Resistensi bakteri Gram positif dan Gram negatif dipengaruhi penyusun dan struktur dinding selnya. Bakteri Gram negatif memiliki struktur yang lebih kompleks sehingga lebih resisten terhadap senyawa antibakteri. Membran luar bakteri Gram positif memiliki kandungan peptidoglikan yang tebal serta tidak mempunyai lapisan polisakarida. Oleh karena itu, bakteri Gram positif lebih kuat menahan tekanan osmotik dari dalam (Greenwood et al. 1995). Membran luar bakteri Gram negatif kaya akan lipid dan membentuk lipopolisakarida (LPS). Lapisan LPS bersifat semipermeabel dan hanya dapat dilewati molekul/molekul kecil seperti nukleosida, oligosakarida, dan asam amino.

Gambar 7 Konsentrasi hambat tumbuh minimum B. subtilis ( ), S. aureus ( ), E. coli ( ), Salmonella sp ( ).

12

KHTM Bakteri Gram Positif

Konsentrasi nanopropolis terendah yang masih dapat menghambat pertumbuhan B. subtilis adalah 0.15% sedangkan S. aureus masih dapat dihambat pada konsentrasi yang lebih rendah sebesar 0.075% dengan diameter zona bening 5.24 mm dan 5.93 mm.

Penelitian Angraini (2006) menggunakan ekstrak propolis lebah Trigona spp asal Pandeglang dapat menghambat pertumbuhan B. subtilis dan S. aureus pada konsentrasi 0.78% dan 0.39% dengan diameter zona bening 6.450 mm dan 6.142 mm.

Angraini (2006) menduga senyawa aktif dari propolis menghambat pertumbuhan S. aureus dengan cara menempel pada asam teikoat penyusun membran sitoplasma karena asam teikoat bermuatan negatif. Permukaan membran sitoplasma dapat menarik senyawa aktibakteri yang bersifat polar seperti tanin dan flavonoid (Lay & Hastowo 1992).

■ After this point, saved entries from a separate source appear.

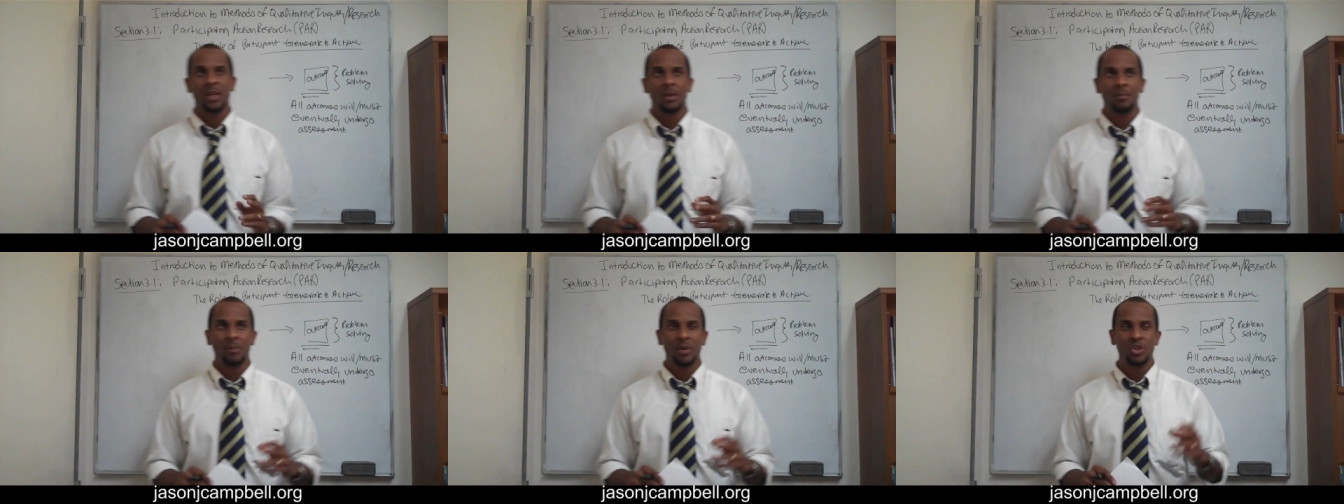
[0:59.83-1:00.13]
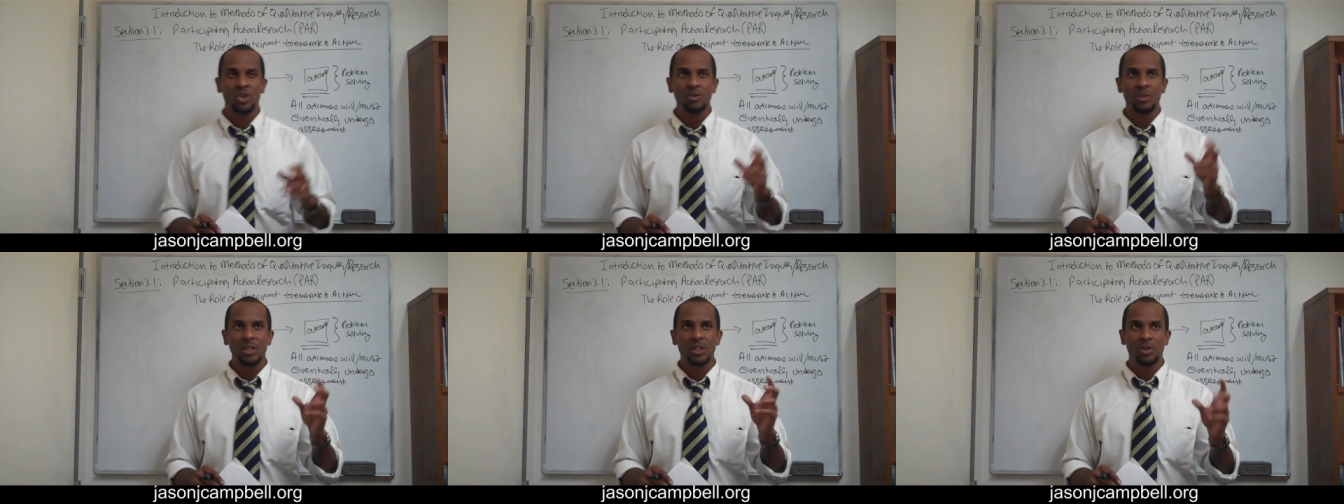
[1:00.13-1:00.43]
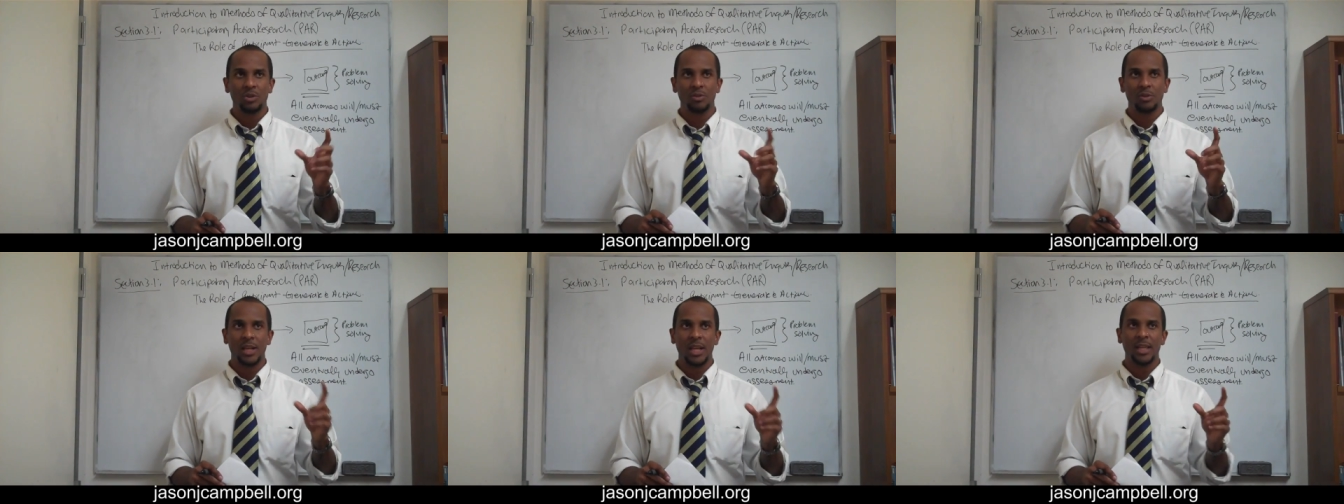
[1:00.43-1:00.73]
but you need to
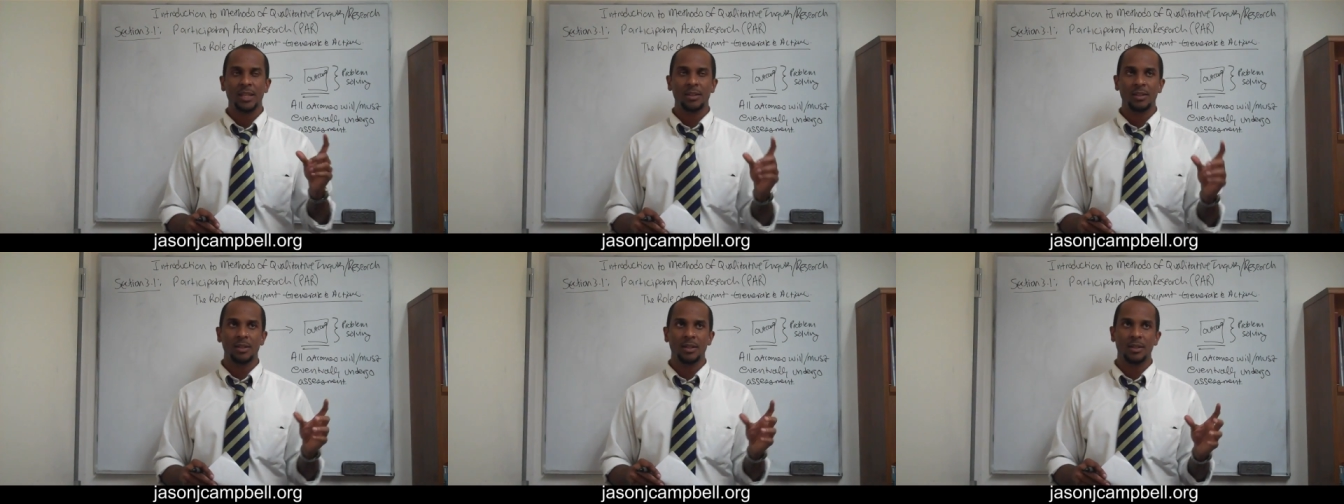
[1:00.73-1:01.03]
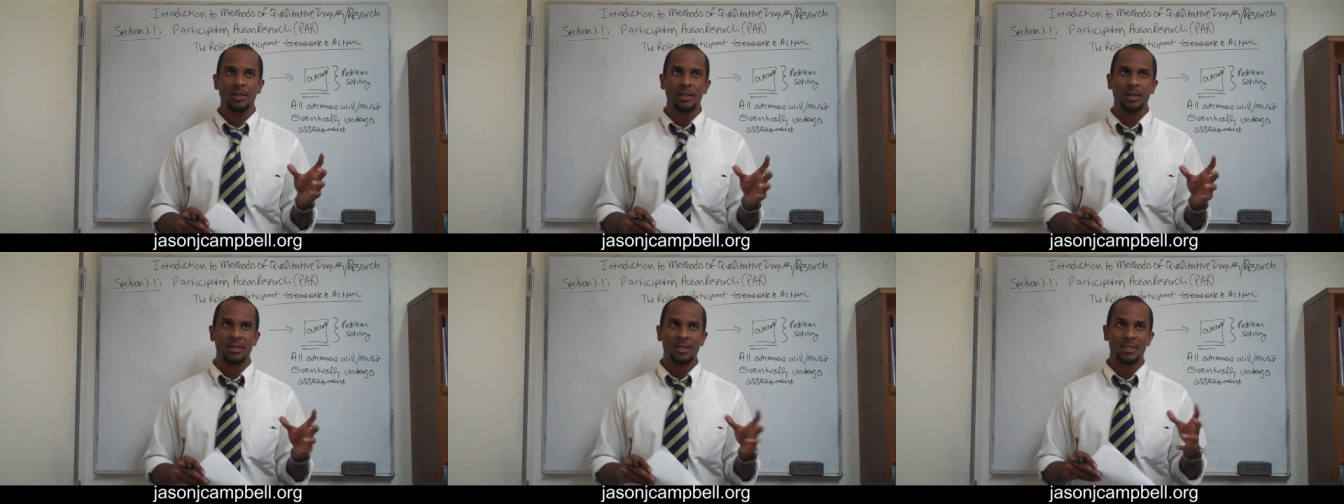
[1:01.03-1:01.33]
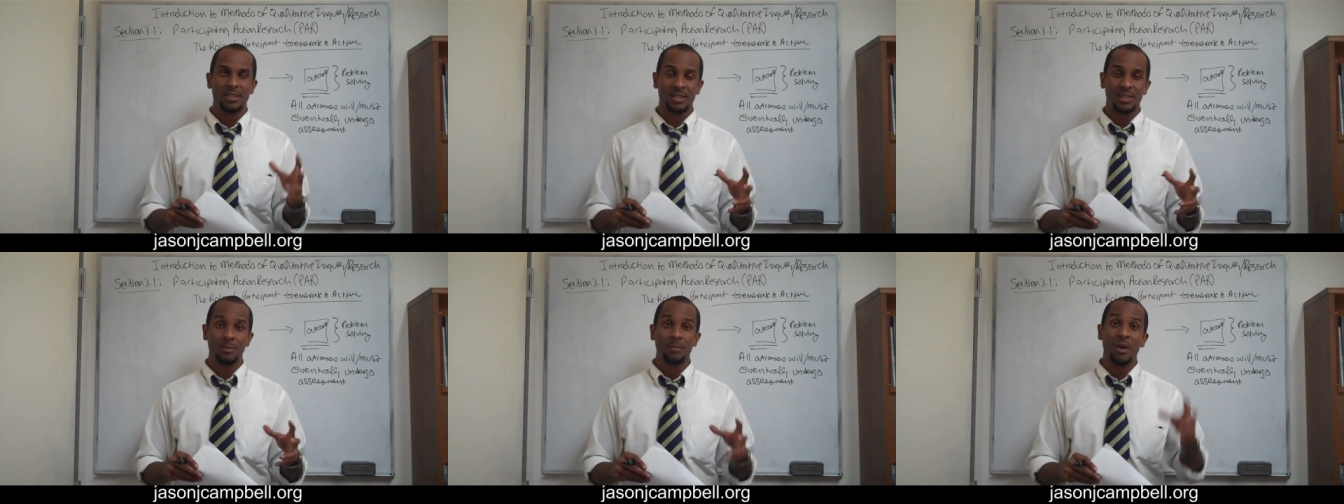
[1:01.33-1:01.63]
create a
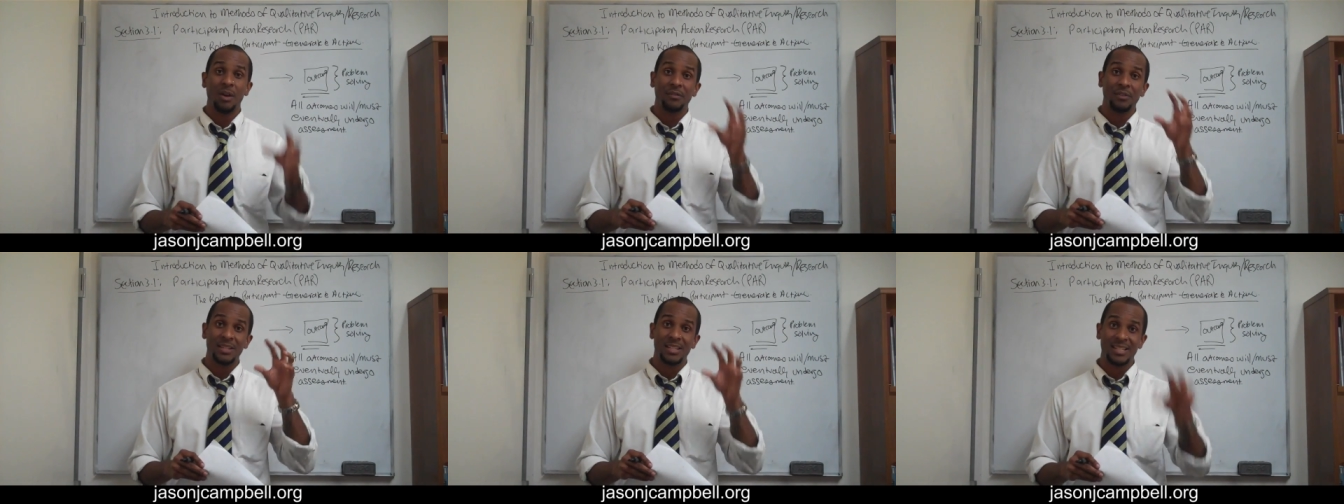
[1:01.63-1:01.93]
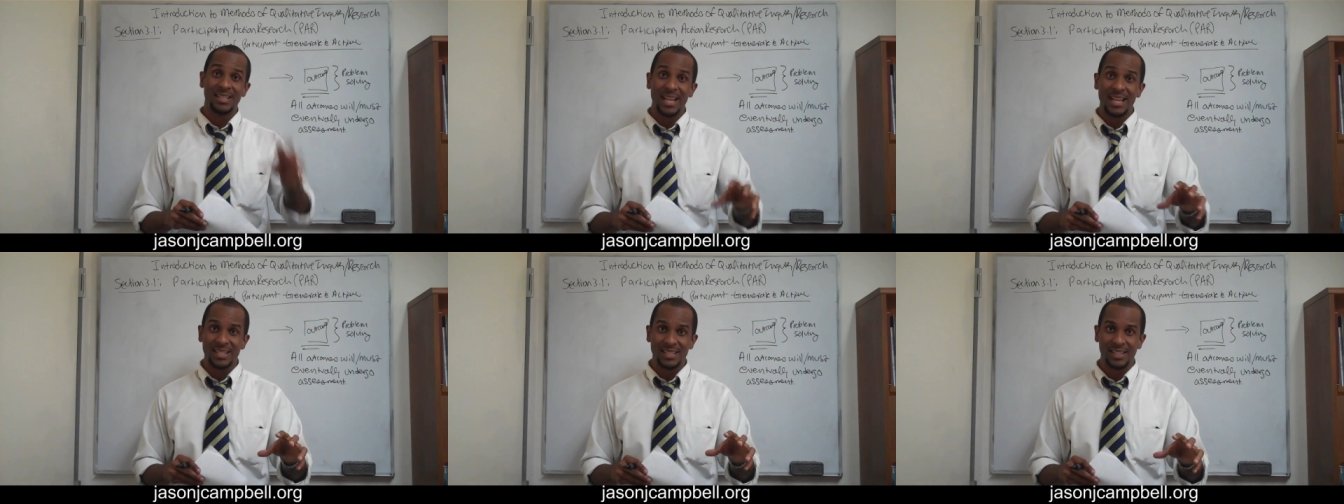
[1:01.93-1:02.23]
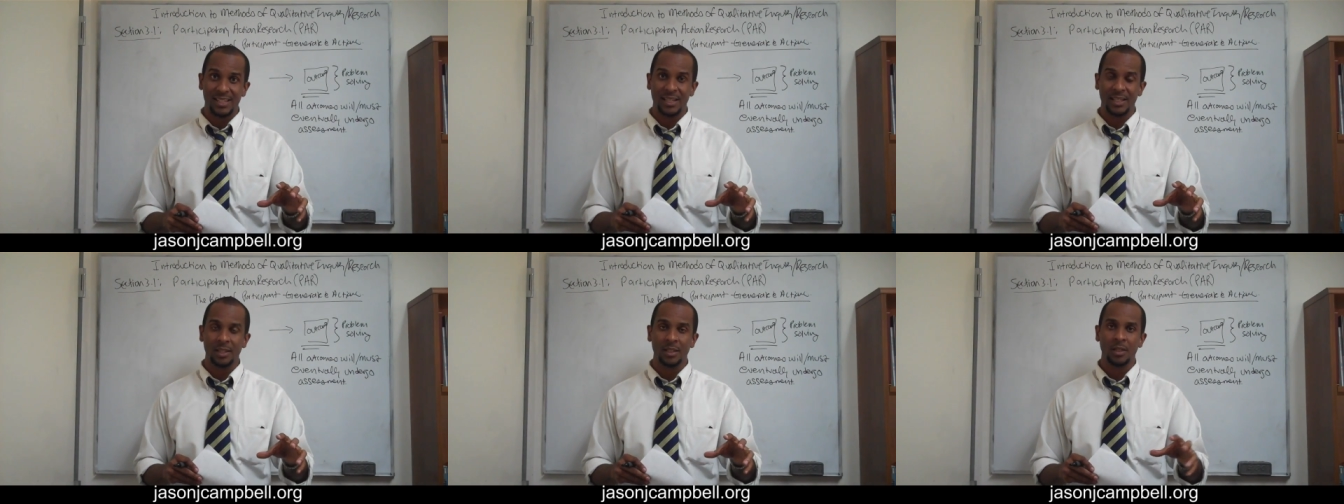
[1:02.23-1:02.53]
system of
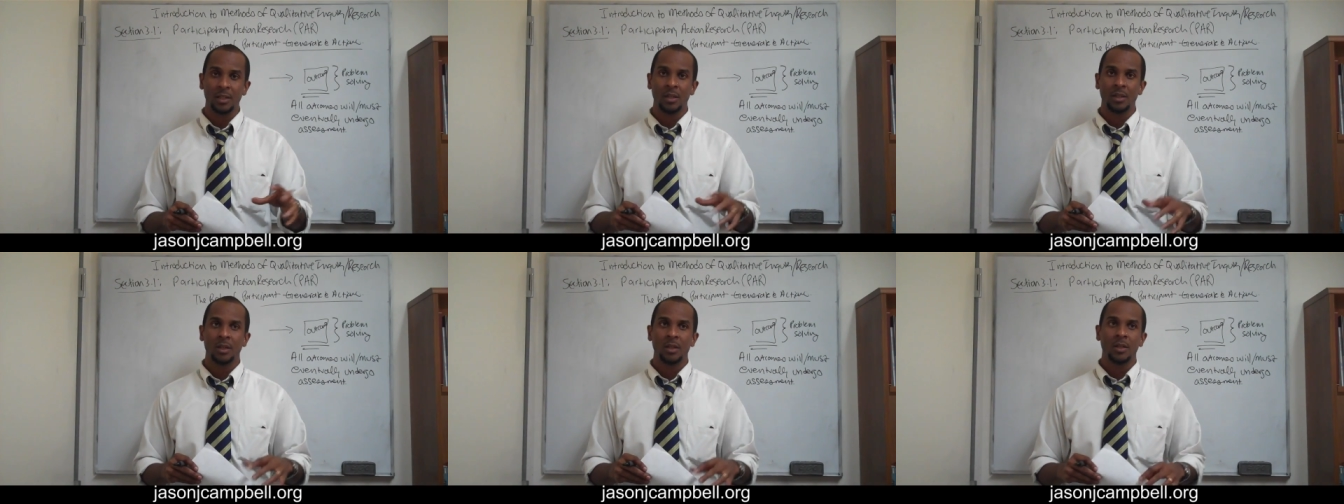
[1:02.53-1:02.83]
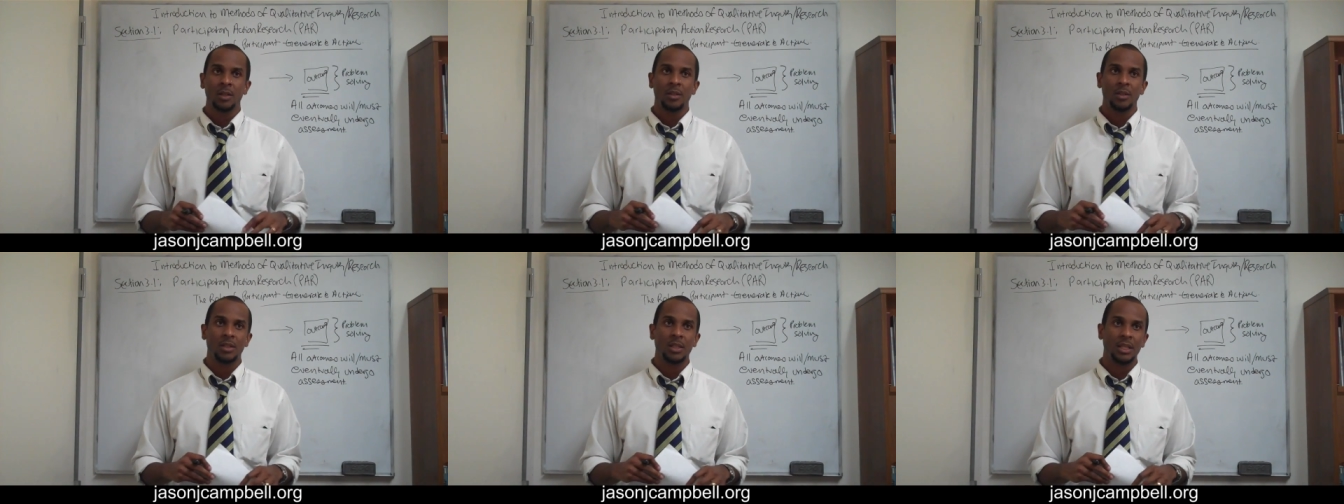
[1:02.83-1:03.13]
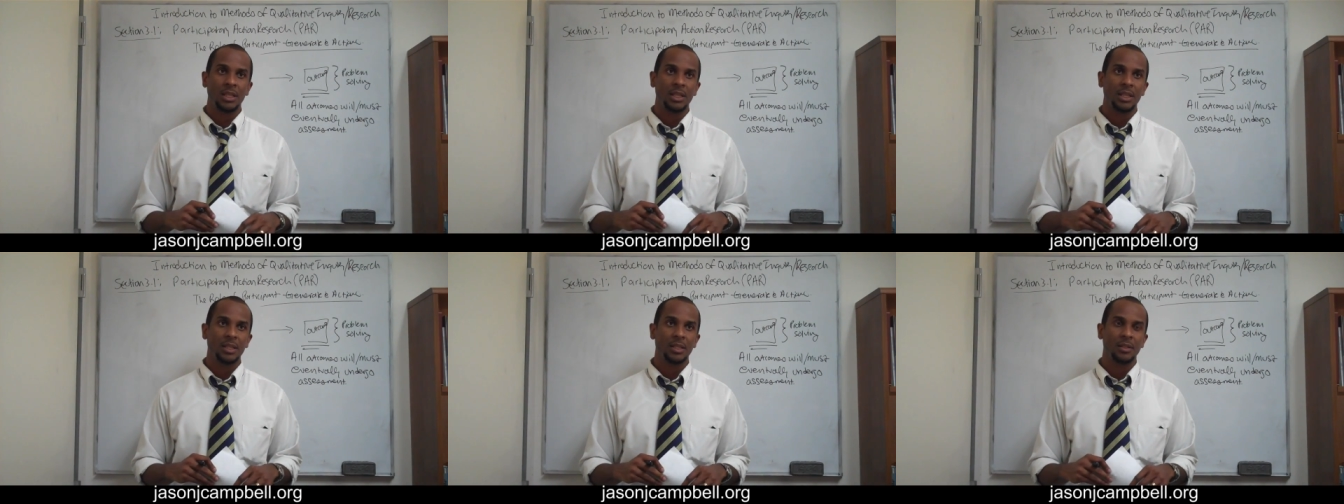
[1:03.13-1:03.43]
assessing
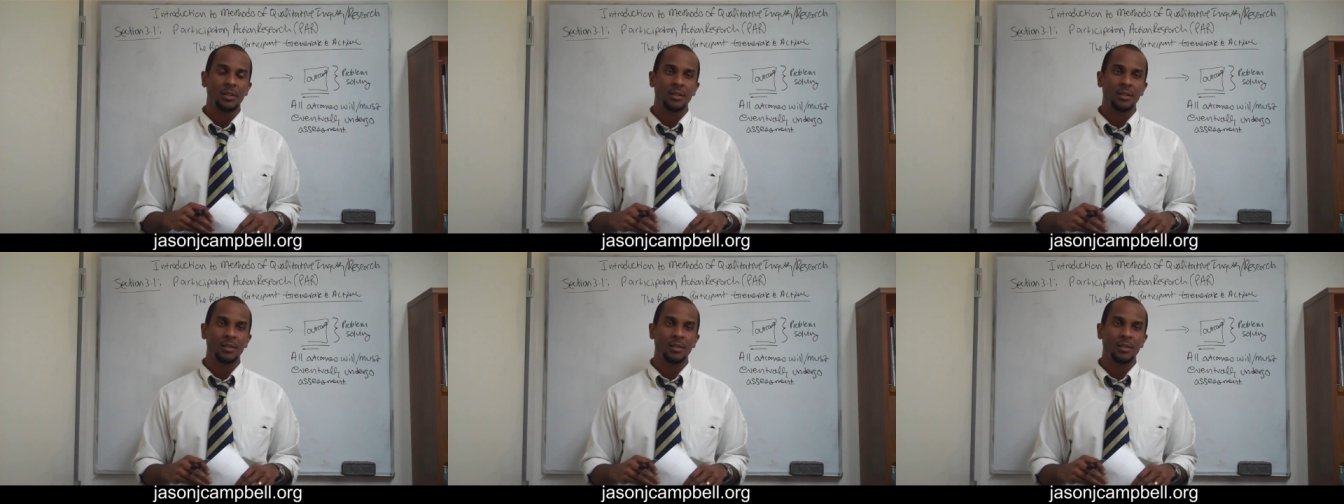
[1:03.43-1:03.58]
the,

Penyusun utama dinding sel S. aureus adalah peptidoglikan, ribotol, asam teikoat, dan protein A. Protein A berperan sebagai antifagosit yang akan mencegah antibakteri masuk ke dalam sel (Lay & Hastowo 1992). KHTM Bakteri Gram egatif

Nanopropolis memiliki KHTM 0.15% terhadap Escherichia coli dengan diameter zona bening 7.25 mm. KHTM nanopropolis terhadap Salmonella sp sebesar 0.313% dengan diameter zona bening 2.66 mm. KHTM Escherichia coli yang diperoleh Angraini (2006) menggunakan ekstrak propolis Trigona spp asal Pandeglang sebesar 0.7812% dengan diameter zona bening 6.042 mm. KHTM ekstrak propolis Trigona spp asal Pandeglang terhadap Salmonella sp sebesar 1.04% dengan diameter zona bening 1.62 mm (Tukan 2008). Khismatullina (2005) dalam Angraini (2006) menyatakan bahwa penambahan ekstrak propolis dapat menambah efek antibiotik E. coli. Propolis bersifat bakteriostatik secara in vitro pada kultur Eschericia coli (Woo 2005).

Tukan (2008) menduga bahwa propolis berperan seperti polimiksin atau streptomiksin. Polimiksin mampu menghancurkan dinding bakteri Gram negatif pada khususnya. Polimiksin berinteraksi kuat dengan fosfolipid membran sel, mengakibatkan kehilangan kontrol osmotik, sehingga terjadi kebocoran ion K+ dan komponen vital bakteri lainnya. Penetrasinya ke dalam menjadi mudah dan merusak struktur membran sel. Kerja antibiotik jenis ini adalah merusak membran sel setelah

bereaksi dengan fosfat pada fosfolipid membran sel (Simanjuntak2005 dalam Tukan 2008).